--- AVAILABLE DATA ---
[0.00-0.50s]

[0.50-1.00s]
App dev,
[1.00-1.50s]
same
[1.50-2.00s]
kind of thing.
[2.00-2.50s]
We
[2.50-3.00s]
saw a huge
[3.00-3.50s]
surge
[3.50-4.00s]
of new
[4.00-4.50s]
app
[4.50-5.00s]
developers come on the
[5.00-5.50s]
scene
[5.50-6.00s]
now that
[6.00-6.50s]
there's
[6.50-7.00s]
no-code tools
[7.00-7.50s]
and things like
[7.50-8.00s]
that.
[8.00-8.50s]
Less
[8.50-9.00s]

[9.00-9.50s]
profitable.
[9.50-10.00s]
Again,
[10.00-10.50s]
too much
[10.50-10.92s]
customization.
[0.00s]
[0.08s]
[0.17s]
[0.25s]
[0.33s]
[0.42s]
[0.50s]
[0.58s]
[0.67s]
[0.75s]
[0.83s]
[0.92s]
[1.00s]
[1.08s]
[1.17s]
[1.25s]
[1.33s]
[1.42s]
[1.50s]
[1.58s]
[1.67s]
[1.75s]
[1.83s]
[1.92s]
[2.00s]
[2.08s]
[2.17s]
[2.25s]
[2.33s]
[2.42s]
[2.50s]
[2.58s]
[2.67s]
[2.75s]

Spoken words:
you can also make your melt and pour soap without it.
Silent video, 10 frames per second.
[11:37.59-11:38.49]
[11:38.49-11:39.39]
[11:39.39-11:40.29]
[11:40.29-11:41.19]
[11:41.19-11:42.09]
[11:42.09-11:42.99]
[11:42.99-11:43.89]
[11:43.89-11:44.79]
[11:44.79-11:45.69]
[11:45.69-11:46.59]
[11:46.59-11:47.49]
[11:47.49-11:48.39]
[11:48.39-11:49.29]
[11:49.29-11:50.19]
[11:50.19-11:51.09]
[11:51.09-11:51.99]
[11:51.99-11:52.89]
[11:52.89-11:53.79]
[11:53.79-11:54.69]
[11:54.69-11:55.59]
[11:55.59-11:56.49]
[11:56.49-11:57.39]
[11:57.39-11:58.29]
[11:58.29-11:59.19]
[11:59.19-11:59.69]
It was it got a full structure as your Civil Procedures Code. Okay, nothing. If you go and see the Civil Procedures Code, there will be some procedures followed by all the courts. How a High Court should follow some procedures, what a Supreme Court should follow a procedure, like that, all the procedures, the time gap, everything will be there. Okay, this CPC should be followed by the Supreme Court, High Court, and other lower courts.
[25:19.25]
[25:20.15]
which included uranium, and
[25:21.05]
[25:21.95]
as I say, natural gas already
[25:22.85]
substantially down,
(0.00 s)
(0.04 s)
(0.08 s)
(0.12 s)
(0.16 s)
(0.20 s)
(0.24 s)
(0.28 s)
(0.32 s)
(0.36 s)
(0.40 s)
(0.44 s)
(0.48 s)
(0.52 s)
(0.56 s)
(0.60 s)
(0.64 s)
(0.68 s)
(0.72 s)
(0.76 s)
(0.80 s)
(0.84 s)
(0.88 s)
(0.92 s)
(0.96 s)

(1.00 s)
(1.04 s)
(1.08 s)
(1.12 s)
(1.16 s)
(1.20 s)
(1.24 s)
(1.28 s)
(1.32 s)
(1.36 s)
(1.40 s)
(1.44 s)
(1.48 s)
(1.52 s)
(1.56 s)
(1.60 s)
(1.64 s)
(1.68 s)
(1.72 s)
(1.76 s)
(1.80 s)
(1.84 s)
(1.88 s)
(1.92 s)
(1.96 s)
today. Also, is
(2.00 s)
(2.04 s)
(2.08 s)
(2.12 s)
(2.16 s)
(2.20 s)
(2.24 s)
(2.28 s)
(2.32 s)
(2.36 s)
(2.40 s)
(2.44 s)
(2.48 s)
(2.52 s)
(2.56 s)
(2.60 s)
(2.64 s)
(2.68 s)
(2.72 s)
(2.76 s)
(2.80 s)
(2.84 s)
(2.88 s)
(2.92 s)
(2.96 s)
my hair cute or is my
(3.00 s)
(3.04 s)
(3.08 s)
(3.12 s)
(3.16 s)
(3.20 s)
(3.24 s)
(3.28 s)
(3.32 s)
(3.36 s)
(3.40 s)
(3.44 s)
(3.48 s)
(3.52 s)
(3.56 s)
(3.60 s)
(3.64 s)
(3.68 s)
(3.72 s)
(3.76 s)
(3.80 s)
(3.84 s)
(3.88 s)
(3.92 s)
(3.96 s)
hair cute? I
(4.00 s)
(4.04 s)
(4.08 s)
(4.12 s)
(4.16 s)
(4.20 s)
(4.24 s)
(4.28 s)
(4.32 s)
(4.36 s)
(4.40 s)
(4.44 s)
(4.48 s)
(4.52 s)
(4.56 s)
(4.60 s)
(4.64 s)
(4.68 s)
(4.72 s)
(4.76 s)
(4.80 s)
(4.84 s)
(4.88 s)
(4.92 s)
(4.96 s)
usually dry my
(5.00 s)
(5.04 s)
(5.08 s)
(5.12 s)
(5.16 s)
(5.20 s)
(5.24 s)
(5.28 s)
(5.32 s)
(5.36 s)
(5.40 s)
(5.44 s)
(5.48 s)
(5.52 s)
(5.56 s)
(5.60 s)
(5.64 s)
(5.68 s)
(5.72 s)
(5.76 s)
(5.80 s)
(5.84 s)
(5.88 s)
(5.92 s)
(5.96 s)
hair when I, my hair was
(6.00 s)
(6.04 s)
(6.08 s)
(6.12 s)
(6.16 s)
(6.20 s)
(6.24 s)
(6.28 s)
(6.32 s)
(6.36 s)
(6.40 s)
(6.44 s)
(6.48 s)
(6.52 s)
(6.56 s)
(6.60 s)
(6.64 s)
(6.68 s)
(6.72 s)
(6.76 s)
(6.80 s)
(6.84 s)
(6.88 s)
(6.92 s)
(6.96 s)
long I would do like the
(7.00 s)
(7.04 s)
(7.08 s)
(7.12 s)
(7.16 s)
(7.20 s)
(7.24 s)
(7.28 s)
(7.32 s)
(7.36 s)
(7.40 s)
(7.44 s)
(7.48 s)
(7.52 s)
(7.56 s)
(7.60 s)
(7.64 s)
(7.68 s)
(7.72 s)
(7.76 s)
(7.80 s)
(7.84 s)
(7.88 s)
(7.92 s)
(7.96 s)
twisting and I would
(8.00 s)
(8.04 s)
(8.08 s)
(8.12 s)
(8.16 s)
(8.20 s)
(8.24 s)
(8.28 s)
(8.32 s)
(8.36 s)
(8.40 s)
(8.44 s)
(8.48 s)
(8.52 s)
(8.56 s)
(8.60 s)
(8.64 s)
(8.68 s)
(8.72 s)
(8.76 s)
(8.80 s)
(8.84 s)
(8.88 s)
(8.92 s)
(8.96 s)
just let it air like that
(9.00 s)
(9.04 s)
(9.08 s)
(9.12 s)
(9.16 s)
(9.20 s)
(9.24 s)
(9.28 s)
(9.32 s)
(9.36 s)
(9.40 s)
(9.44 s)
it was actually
---
WHAT TO DO: Reproduce the whole listing verbatim.

SOLUTION BELOW:
[0.00-0.50s]

[0.50-1.00s]
App dev,
[1.00-1.50s]
same
[1.50-2.00s]
kind of thing.
[2.00-2.50s]
We
[2.50-3.00s]
saw a huge
[3.00-3.50s]
surge
[3.50-4.00s]
of new
[4.00-4.50s]
app
[4.50-5.00s]
developers come on the
[5.00-5.50s]
scene
[5.50-6.00s]
now that
[6.00-6.50s]
there's
[6.50-7.00s]
no-code tools
[7.00-7.50s]
and things like
[7.50-8.00s]
that.
[8.00-8.50s]
Less
[8.50-9.00s]

[9.00-9.50s]
profitable.
[9.50-10.00s]
Again,
[10.00-10.50s]
too much
[10.50-10.92s]
customization.
[0.00s]
[0.08s]
[0.17s]
[0.25s]
[0.33s]
[0.42s]
[0.50s]
[0.58s]
[0.67s]
[0.75s]
[0.83s]
[0.92s]
[1.00s]
[1.08s]
[1.17s]
[1.25s]
[1.33s]
[1.42s]
[1.50s]
[1.58s]
[1.67s]
[1.75s]
[1.83s]
[1.92s]
[2.00s]
[2.08s]
[2.17s]
[2.25s]
[2.33s]
[2.42s]
[2.50s]
[2.58s]
[2.67s]
[2.75s]

Spoken words:
you can also make your melt and pour soap without it.
Silent video, 10 frames per second.
[11:37.59-11:38.49]
[11:38.49-11:39.39]
[11:39.39-11:40.29]
[11:40.29-11:41.19]
[11:41.19-11:42.09]
[11:42.09-11:42.99]
[11:42.99-11:43.89]
[11:43.89-11:44.79]
[11:44.79-11:45.69]
[11:45.69-11:46.59]
[11:46.59-11:47.49]
[11:47.49-11:48.39]
[11:48.39-11:49.29]
[11:49.29-11:50.19]
[11:50.19-11:51.09]
[11:51.09-11:51.99]
[11:51.99-11:52.89]
[11:52.89-11:53.79]
[11:53.79-11:54.69]
[11:54.69-11:55.59]
[11:55.59-11:56.49]
[11:56.49-11:57.39]
[11:57.39-11:58.29]
[11:58.29-11:59.19]
[11:59.19-11:59.69]
It was it got a full structure as your Civil Procedures Code. Okay, nothing. If you go and see the Civil Procedures Code, there will be some procedures followed by all the courts. How a High Court should follow some procedures, what a Supreme Court should follow a procedure, like that, all the procedures, the time gap, everything will be there. Okay, this CPC should be followed by the Supreme Court, High Court, and other lower courts.
[25:19.25]
[25:20.15]
which included uranium, and
[25:21.05]
[25:21.95]
as I say, natural gas already
[25:22.85]
substantially down,
(0.00 s)
(0.04 s)
(0.08 s)
(0.12 s)
(0.16 s)
(0.20 s)
(0.24 s)
(0.28 s)
(0.32 s)
(0.36 s)
(0.40 s)
(0.44 s)
(0.48 s)
(0.52 s)
(0.56 s)
(0.60 s)
(0.64 s)
(0.68 s)
(0.72 s)
(0.76 s)
(0.80 s)
(0.84 s)
(0.88 s)
(0.92 s)
(0.96 s)

(1.00 s)
(1.04 s)
(1.08 s)
(1.12 s)
(1.16 s)
(1.20 s)
(1.24 s)
(1.28 s)
(1.32 s)
(1.36 s)
(1.40 s)
(1.44 s)
(1.48 s)
(1.52 s)
(1.56 s)
(1.60 s)
(1.64 s)
(1.68 s)
(1.72 s)
(1.76 s)
(1.80 s)
(1.84 s)
(1.88 s)
(1.92 s)
(1.96 s)
today. Also, is
(2.00 s)
(2.04 s)
(2.08 s)
(2.12 s)
(2.16 s)
(2.20 s)
(2.24 s)
(2.28 s)
(2.32 s)
(2.36 s)
(2.40 s)
(2.44 s)
(2.48 s)
(2.52 s)
(2.56 s)
(2.60 s)
(2.64 s)
(2.68 s)
(2.72 s)
(2.76 s)
(2.80 s)
(2.84 s)
(2.88 s)
(2.92 s)
(2.96 s)
my hair cute or is my
(3.00 s)
(3.04 s)
(3.08 s)
(3.12 s)
(3.16 s)
(3.20 s)
(3.24 s)
(3.28 s)
(3.32 s)
(3.36 s)
(3.40 s)
(3.44 s)
(3.48 s)
(3.52 s)
(3.56 s)
(3.60 s)
(3.64 s)
(3.68 s)
(3.72 s)
(3.76 s)
(3.80 s)
(3.84 s)
(3.88 s)
(3.92 s)
(3.96 s)
hair cute? I
(4.00 s)
(4.04 s)
(4.08 s)
(4.12 s)
(4.16 s)
(4.20 s)
(4.24 s)
(4.28 s)
(4.32 s)
(4.36 s)
(4.40 s)
(4.44 s)
(4.48 s)
(4.52 s)
(4.56 s)
(4.60 s)
(4.64 s)
(4.68 s)
(4.72 s)
(4.76 s)
(4.80 s)
(4.84 s)
(4.88 s)
(4.92 s)
(4.96 s)
usually dry my
(5.00 s)
(5.04 s)
(5.08 s)
(5.12 s)
(5.16 s)
(5.20 s)
(5.24 s)
(5.28 s)
(5.32 s)
(5.36 s)
(5.40 s)
(5.44 s)
(5.48 s)
(5.52 s)
(5.56 s)
(5.60 s)
(5.64 s)
(5.68 s)
(5.72 s)
(5.76 s)
(5.80 s)
(5.84 s)
(5.88 s)
(5.92 s)
(5.96 s)
hair when I, my hair was
(6.00 s)
(6.04 s)
(6.08 s)
(6.12 s)
(6.16 s)
(6.20 s)
(6.24 s)
(6.28 s)
(6.32 s)
(6.36 s)
(6.40 s)
(6.44 s)
(6.48 s)
(6.52 s)
(6.56 s)
(6.60 s)
(6.64 s)
(6.68 s)
(6.72 s)
(6.76 s)
(6.80 s)
(6.84 s)
(6.88 s)
(6.92 s)
(6.96 s)
long I would do like the
(7.00 s)
(7.04 s)
(7.08 s)
(7.12 s)
(7.16 s)
(7.20 s)
(7.24 s)
(7.28 s)
(7.32 s)
(7.36 s)
(7.40 s)
(7.44 s)
(7.48 s)
(7.52 s)
(7.56 s)
(7.60 s)
(7.64 s)
(7.68 s)
(7.72 s)
(7.76 s)
(7.80 s)
(7.84 s)
(7.88 s)
(7.92 s)
(7.96 s)
twisting and I would
(8.00 s)
(8.04 s)
(8.08 s)
(8.12 s)
(8.16 s)
(8.20 s)
(8.24 s)
(8.28 s)
(8.32 s)
(8.36 s)
(8.40 s)
(8.44 s)
(8.48 s)
(8.52 s)
(8.56 s)
(8.60 s)
(8.64 s)
(8.68 s)
(8.72 s)
(8.76 s)
(8.80 s)
(8.84 s)
(8.88 s)
(8.92 s)
(8.96 s)
just let it air like that
(9.00 s)
(9.04 s)
(9.08 s)
(9.12 s)
(9.16 s)
(9.20 s)
(9.24 s)
(9.28 s)
(9.32 s)
(9.36 s)
(9.40 s)
(9.44 s)
it was actually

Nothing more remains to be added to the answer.